There’s only one thing I would really want to watch right now, and it’s Battlestar Galactica. Maybe some House M.D., but I would love to get my hands on The Wire.

And when I saw the ad for the next upcoming series for Mediacorp, I slapped my forehead to make sure my brains didn’t fall out and couldn’t help but write: Can Local Television Get Any Worse? (Kent Ridge Common).

I really do want to see something good produced by Mediacorp though. I really really do. And with the publication of this article, I will never get my job there.

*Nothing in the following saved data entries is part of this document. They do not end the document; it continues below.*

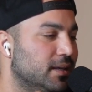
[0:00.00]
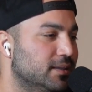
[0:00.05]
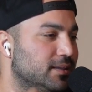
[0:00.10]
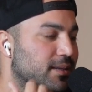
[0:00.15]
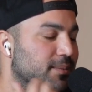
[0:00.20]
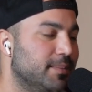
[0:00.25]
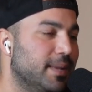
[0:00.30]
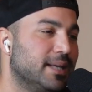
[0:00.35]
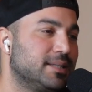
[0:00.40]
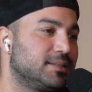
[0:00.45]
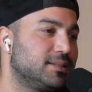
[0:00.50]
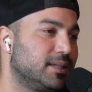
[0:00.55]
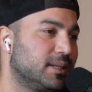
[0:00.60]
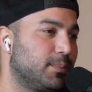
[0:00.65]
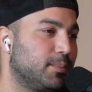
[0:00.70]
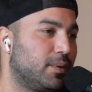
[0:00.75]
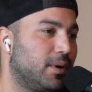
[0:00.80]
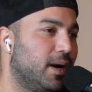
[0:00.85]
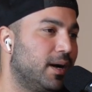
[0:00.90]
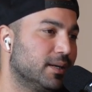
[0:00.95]

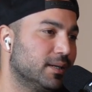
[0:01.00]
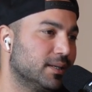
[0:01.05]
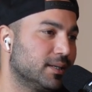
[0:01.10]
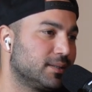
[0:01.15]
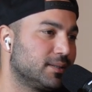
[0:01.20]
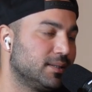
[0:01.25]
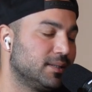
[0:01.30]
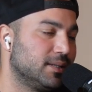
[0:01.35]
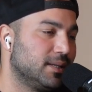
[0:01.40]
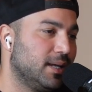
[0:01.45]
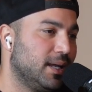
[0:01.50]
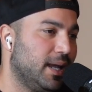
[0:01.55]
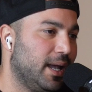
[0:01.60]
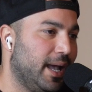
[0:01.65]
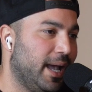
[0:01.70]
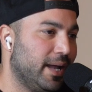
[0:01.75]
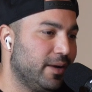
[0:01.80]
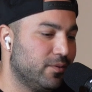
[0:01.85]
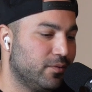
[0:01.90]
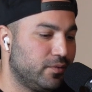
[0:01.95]
domestic product
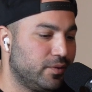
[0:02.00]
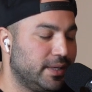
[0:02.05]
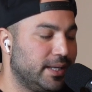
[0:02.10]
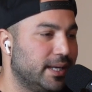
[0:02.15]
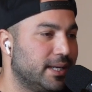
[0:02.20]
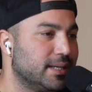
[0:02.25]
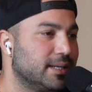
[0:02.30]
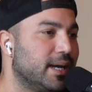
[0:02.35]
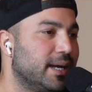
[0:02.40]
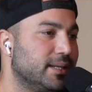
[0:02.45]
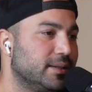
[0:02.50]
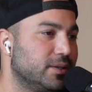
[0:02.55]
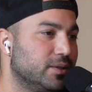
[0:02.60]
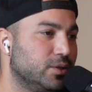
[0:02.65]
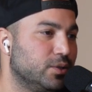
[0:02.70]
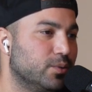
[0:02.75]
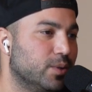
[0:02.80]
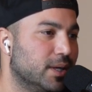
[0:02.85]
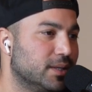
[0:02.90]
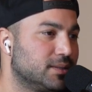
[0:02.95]
and reignite the
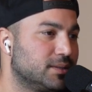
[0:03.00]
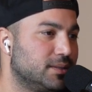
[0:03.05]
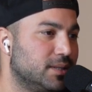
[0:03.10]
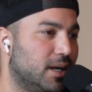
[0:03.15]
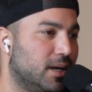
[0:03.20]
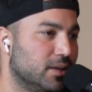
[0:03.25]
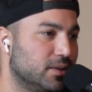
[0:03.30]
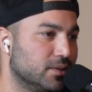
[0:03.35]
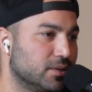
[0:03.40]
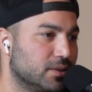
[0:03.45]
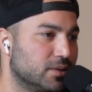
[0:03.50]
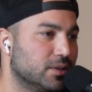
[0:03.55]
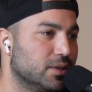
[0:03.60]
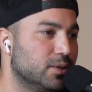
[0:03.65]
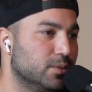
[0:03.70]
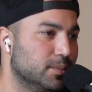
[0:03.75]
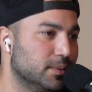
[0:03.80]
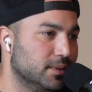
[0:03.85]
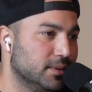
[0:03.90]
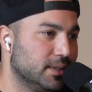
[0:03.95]
US dollar
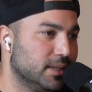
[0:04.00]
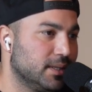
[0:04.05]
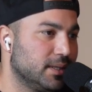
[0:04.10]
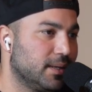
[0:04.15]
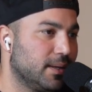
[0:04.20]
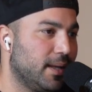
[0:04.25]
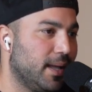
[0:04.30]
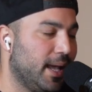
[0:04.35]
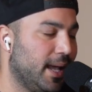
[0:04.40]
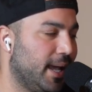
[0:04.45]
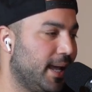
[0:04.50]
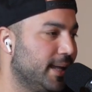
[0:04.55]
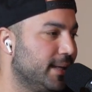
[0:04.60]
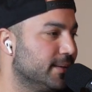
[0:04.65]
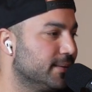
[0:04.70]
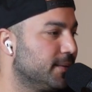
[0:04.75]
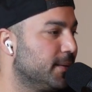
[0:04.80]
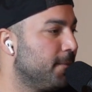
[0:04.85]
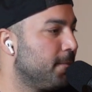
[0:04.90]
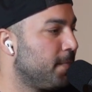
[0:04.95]
globally.
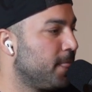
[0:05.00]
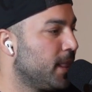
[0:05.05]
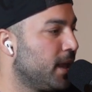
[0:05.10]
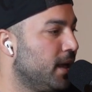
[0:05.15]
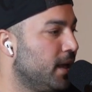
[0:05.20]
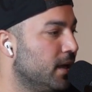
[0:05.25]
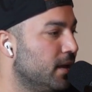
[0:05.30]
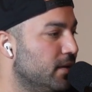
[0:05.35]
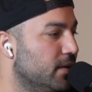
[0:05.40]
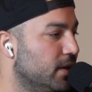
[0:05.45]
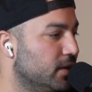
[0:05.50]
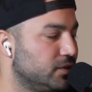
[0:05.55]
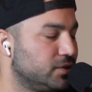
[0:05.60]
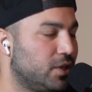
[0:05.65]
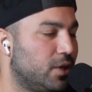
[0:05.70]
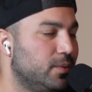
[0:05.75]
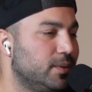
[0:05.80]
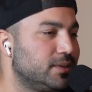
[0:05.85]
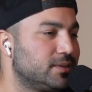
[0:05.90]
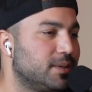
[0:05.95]
And there's
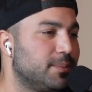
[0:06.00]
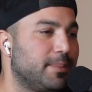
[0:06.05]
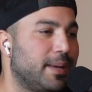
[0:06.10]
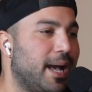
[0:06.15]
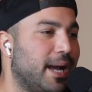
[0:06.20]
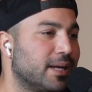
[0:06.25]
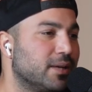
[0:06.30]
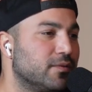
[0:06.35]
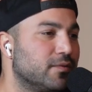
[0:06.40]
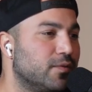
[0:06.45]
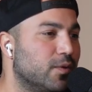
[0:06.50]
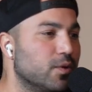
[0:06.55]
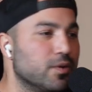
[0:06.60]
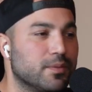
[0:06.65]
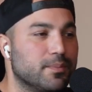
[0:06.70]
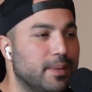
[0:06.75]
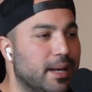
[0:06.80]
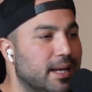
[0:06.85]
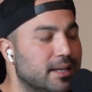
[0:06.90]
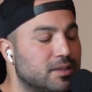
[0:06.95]
always the back and
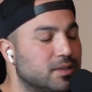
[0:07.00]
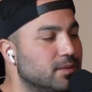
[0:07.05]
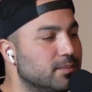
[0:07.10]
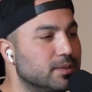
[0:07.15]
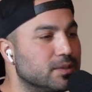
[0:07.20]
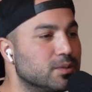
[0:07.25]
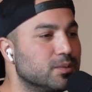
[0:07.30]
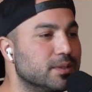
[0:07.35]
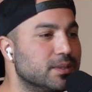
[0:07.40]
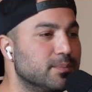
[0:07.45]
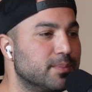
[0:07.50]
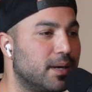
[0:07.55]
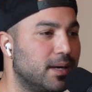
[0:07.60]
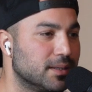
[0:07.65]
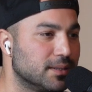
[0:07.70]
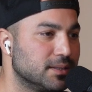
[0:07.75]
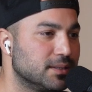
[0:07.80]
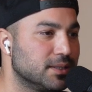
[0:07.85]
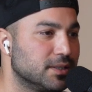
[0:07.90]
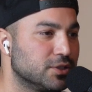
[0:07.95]
forth banter between
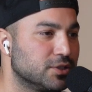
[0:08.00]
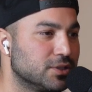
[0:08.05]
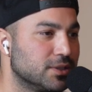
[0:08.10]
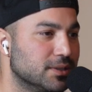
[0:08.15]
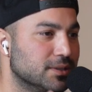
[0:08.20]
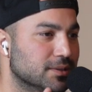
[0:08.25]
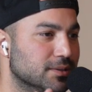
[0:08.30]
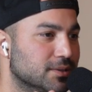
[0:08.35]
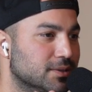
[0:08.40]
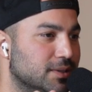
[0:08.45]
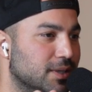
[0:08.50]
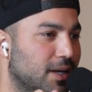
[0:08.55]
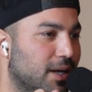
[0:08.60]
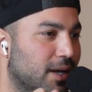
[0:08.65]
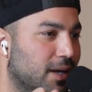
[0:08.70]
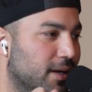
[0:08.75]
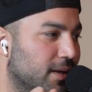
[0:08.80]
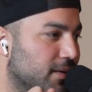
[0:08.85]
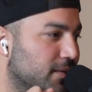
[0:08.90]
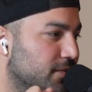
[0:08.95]
politicians
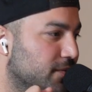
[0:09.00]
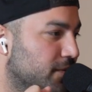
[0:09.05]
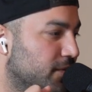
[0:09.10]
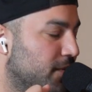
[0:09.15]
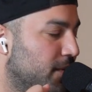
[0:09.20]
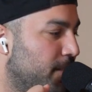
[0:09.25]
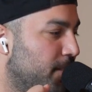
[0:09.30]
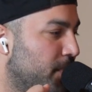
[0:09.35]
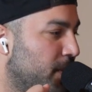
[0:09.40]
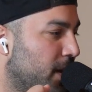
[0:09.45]
of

The most difficult thing about writing this piece was trying to reconcile the moral guardianship with my liberalism. I’m pretty liberal, I think people should be able to do what they want, so I can’t tell them what to do unless it affects my liberty in any way. So I upped the angle on programming and corporations. Would have pushed for 1200 words with more analysis of different programmes, but I have work to do. I have to thank Fong Yee for her helpful comments.

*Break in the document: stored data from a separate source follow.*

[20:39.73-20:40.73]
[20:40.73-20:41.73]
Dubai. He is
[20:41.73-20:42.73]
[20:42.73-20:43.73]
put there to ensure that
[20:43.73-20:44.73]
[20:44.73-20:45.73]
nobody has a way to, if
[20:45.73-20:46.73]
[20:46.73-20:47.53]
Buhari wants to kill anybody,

Since I’m talking about television anyway, Star Wars: The Clone Wars is crap too. It’s Saturday morning fare, I couldn’t care less about the characters in it especially, Jar Jar Binks. He’s the antithesis to the idea of Jedi. Instead of the expanded human agency granted by the Force, he achieves the same thing by sheer luck. Besides that, I seem to care more for everyone else other than Obi-Wan and Anakin. Maybe I just have more expectations that they would be deeper characters because of the movies. It is much prettier than Roughnecks: Starship Trooper Chronicles though.

One last thing: why can people accept Star Wars but not Battlestar Galactica?

Update:The article was republished in full at The Online Citizen, where it garnered over 2000+ views. Currently, at the Kent Ridge Common, it’s the most read article with 3000+ views. What can I say, it’s an easy target.